Each abstraction layer lowers the prerequisite knowledge floor, producing more software but software that is slower, buggier, and harder to audit.
Key Takeaways
Rising abstraction layers correlate with decreased fidelity of understanding; developers import libraries without knowing their quality or correct usage.
LLM-generated code can be functional and presentable but rarely good; distinguishing good from bad still requires deep expertise.
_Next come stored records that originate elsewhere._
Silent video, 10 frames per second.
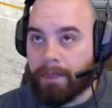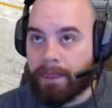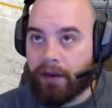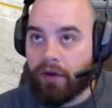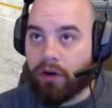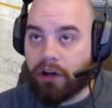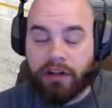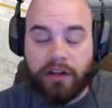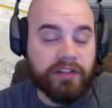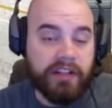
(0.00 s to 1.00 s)
or
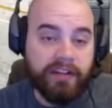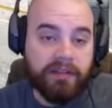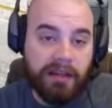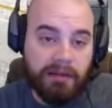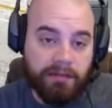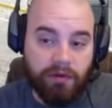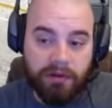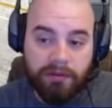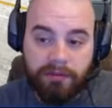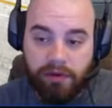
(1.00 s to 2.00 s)
close enough to being
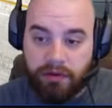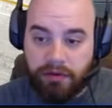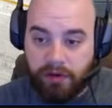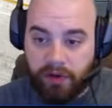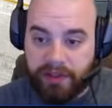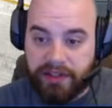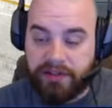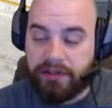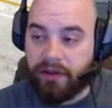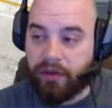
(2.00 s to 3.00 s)
polar
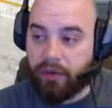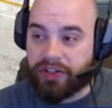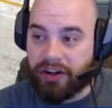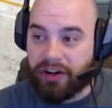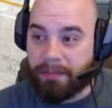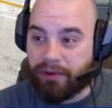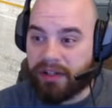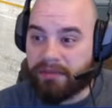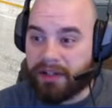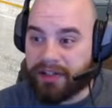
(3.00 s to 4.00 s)
orbits, which are pretty
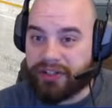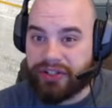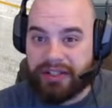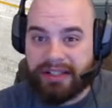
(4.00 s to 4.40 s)
much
“Good enough” software exists on a spectrum – Wonder Bread is not sourdough, but it fills a market need.
The author argues shrinking prerequisite knowledge drove a quantity-over-quality shift that predates LLMs, which only accelerate the trend.
Hacker News Comment Review
Commenters largely agree that companies now treat deep under-the-hood knowledge as a liability rather than an asset, preferring fast Jira-ticket throughput over architectural pushback.
There is broad recognition that resume fraud and AI-generated applications have broken hiring pipelines, making it harder for qualified but unemployed engineers to get signal through the noise.
The abstraction critique resonates technically: commenters cite hundred-level call stacks, single-implementation polymorphism, and React being pulled in where two-way data binding is never needed.
Notable Comments
@donatj: “being the guy who understands how the abstraction works under the hood is treated by companies as more of a liability than a virtue.”
@hamasho: sharp Sandi Metz callback – “Duplication is far cheaper than wrong abstraction.”